Flow chart of steps in building an automated assembly line

The HMI of the small-scale production system displays key statistical process control (SPC) values so managers can see how they’re trending over time. Photo courtesy Automation Nth

We integrated data generated from the prototype with the data available in our customer’s corporate database, which assisted our customer in meeting a requirement to maintain traceability of all the product components and process parameters. Pulling data directly from the corporate database enabled us to use their active directory for user authentication and obtain incoming product component signature data. Armed with this data, the system knew component test results, and the robots would skip bad components automatically.

First System Results

After our customer struggled for seven years to find a successful automation system, Automation Nth passed the factory acceptance test on the prototype system only four months after receiving the customer’s purchase order. The customer provided feedback that after initial testing, “the assembly system resulted in the cleanest data ever generated in this application.”

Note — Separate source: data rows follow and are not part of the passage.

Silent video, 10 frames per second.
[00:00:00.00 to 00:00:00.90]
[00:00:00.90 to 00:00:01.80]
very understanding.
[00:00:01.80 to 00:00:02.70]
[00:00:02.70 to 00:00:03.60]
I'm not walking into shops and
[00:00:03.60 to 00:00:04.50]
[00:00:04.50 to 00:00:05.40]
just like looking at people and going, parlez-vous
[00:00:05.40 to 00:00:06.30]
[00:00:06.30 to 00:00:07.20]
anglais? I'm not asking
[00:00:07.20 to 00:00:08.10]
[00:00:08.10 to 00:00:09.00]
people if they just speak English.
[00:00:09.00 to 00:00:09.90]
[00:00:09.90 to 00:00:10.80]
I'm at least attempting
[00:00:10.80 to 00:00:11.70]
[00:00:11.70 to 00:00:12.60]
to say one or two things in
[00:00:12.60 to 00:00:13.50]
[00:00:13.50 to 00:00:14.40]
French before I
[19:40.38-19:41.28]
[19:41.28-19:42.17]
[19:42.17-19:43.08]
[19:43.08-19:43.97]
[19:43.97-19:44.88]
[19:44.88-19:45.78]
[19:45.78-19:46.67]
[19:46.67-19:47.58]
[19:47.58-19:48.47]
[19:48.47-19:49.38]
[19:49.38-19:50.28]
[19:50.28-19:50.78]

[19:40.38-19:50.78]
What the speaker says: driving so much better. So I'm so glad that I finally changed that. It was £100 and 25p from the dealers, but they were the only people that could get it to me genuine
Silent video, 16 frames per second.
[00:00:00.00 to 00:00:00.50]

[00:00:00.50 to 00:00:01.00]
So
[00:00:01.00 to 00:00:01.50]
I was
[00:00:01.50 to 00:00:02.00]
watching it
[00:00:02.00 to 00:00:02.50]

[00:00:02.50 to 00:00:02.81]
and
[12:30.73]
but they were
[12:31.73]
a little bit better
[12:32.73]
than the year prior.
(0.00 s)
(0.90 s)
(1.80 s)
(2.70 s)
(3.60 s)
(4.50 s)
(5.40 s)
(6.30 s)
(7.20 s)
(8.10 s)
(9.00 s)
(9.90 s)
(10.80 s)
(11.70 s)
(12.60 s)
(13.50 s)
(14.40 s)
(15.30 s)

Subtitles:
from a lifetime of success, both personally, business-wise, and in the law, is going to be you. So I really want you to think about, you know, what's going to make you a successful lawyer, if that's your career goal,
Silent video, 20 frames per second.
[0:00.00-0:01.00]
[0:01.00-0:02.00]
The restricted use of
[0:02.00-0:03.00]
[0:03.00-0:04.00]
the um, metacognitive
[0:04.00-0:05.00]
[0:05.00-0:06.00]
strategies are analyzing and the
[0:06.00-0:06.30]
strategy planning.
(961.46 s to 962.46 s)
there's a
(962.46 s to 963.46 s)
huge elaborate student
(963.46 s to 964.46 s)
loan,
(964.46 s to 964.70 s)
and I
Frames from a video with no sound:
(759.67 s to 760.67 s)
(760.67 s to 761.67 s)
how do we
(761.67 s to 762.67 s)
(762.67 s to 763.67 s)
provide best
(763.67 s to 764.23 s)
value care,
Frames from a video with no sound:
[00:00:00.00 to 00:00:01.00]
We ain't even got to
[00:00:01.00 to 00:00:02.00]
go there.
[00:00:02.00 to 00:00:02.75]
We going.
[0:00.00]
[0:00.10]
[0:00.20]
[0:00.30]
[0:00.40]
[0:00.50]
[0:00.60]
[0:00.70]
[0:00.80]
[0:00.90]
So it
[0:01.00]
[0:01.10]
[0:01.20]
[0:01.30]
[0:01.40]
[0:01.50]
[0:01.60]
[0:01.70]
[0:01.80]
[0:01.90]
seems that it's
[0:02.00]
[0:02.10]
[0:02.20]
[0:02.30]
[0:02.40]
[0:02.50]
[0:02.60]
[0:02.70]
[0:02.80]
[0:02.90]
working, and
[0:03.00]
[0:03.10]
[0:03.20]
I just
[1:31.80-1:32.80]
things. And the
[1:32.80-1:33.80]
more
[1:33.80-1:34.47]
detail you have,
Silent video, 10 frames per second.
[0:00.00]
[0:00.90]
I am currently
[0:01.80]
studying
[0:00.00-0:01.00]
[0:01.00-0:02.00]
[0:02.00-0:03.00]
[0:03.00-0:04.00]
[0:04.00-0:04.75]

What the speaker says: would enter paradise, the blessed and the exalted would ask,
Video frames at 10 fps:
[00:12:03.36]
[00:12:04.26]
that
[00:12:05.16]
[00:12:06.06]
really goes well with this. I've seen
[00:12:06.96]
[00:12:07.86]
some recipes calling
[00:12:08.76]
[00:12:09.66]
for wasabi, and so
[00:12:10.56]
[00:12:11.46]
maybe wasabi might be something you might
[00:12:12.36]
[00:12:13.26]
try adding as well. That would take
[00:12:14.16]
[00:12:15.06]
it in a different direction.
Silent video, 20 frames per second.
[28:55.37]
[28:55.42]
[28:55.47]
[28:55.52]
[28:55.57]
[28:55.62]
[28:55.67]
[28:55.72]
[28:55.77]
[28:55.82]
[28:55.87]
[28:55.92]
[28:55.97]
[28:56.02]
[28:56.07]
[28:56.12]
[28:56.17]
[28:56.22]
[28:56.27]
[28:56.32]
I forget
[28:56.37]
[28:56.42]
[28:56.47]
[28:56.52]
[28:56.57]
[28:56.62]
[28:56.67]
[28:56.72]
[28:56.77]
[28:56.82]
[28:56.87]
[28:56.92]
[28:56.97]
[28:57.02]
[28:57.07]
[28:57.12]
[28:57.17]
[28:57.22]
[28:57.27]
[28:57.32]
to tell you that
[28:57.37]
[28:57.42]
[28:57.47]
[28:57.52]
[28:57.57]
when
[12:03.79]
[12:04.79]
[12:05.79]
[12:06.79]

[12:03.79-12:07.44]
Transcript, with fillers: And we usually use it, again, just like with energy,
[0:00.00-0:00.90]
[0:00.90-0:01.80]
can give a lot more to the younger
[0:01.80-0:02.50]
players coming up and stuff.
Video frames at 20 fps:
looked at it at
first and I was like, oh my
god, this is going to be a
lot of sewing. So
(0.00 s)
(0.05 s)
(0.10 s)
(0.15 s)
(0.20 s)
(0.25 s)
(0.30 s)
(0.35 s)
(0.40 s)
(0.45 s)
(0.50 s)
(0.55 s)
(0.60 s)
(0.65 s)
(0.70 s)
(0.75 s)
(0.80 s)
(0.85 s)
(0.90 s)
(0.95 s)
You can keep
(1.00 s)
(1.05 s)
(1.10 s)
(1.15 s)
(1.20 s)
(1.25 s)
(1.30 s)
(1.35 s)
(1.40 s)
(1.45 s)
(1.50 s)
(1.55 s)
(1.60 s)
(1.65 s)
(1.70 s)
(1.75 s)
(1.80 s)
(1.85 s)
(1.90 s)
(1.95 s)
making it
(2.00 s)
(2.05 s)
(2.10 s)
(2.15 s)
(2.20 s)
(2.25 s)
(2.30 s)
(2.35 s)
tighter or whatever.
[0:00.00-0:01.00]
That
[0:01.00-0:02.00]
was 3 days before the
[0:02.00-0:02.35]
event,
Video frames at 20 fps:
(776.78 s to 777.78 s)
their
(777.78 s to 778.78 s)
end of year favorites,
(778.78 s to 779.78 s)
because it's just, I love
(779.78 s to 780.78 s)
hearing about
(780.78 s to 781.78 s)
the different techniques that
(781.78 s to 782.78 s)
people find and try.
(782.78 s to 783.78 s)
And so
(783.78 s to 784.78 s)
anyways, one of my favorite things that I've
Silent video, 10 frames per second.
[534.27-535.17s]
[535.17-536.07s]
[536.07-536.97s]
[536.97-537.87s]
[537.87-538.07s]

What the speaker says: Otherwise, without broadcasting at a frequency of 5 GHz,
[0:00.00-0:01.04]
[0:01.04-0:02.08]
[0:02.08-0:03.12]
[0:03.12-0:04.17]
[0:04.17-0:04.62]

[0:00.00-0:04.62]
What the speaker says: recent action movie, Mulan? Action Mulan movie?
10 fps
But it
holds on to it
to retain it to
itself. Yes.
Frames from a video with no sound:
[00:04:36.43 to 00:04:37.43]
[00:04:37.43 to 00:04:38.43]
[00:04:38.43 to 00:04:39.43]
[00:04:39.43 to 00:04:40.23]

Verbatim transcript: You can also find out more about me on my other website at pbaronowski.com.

The prototype system’s OEE consistently hovered near 100 percent.

Transition to Full Production

After accepting our prototype system and validating that risks had been mitigated, the customer was ready to move to a small-scale production system. Once again, Automation Nth created a digital twin to rapidly design the system, improve the physical layout to ensure that robots could reach every position, and optimize the process. The digital twin helped us develop a better design and reduce time spent debugging the system by a few months, saving the customer large amounts of money and time.

For the small-scale production system, the customer wanted us to provide visibility for key statistical process control (SPC) values on the HMI and how they’re trending over time. Operators and management can also view key production data on their mobile devices.

Flow chart of steps in building an automated assembly line

The high-volume system requires little operator involvement. An operator only has to deliver trays of parts to the system every 7.5 minutes. Photo courtesy Automation Nth

After a successful site acceptance test of the small-scale production system, the customer wanted Automation Nth to pursue a high-volume system. As before, we created a concept, then developed a digital twin to rapidly design and optimize it.

The high-volume system requires little operator involvement. An operator only has to deliver trays of parts to the system every 7.5 minutes, providing for virtually “lights out” automation.

To better understand how the automation would be integrated into the manufacturing environment, Automation Nth used FlexSim software to create a simulated factory environment. Our simulation helped the team understand how operators would be able to run the system and how efficient they would be. It also confirmed the staffing levels required with lifelike, random circumstances.

Strategic partnership with the customer was incredibly important for the project’s success. The customer engaged us upstream in the automation development process, which enabled us to greatly decrease the project’s risk. The trust built between the two companies also enabled a free flow of ideas and collective problem solving and led to a project that was on schedule and within budget.